◆ EXERCISE INSTRUCTIONS ◆
Look below for the lines from the one with "Video frames at 25" to the one with "[3108.68-3136.12s]", and copy exactly those lines, both ends included.

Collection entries
|---|

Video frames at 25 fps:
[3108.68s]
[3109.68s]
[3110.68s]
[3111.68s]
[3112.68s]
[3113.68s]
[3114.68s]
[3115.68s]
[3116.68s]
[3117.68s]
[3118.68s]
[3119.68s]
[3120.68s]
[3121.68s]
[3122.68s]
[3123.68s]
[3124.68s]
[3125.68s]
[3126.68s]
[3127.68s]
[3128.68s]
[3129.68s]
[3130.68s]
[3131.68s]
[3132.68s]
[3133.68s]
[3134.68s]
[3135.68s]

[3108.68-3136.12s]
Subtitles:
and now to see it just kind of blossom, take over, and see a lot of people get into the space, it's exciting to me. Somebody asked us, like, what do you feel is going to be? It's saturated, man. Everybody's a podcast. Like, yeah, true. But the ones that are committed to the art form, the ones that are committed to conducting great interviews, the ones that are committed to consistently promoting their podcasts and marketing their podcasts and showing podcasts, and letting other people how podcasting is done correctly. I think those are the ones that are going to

|---|

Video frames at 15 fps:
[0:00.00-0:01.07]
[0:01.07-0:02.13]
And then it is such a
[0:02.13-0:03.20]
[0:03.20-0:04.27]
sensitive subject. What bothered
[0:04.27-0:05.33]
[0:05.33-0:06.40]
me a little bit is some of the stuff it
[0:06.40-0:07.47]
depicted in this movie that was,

|---|

◆ PROBLEM SOLUTION ◆
Video frames at 25 fps:
[3108.68s]
[3109.68s]
[3110.68s]
[3111.68s]
[3112.68s]
[3113.68s]
[3114.68s]
[3115.68s]
[3116.68s]
[3117.68s]
[3118.68s]
[3119.68s]
[3120.68s]
[3121.68s]
[3122.68s]
[3123.68s]
[3124.68s]
[3125.68s]
[3126.68s]
[3127.68s]
[3128.68s]
[3129.68s]
[3130.68s]
[3131.68s]
[3132.68s]
[3133.68s]
[3134.68s]
[3135.68s]

[3108.68-3136.12s]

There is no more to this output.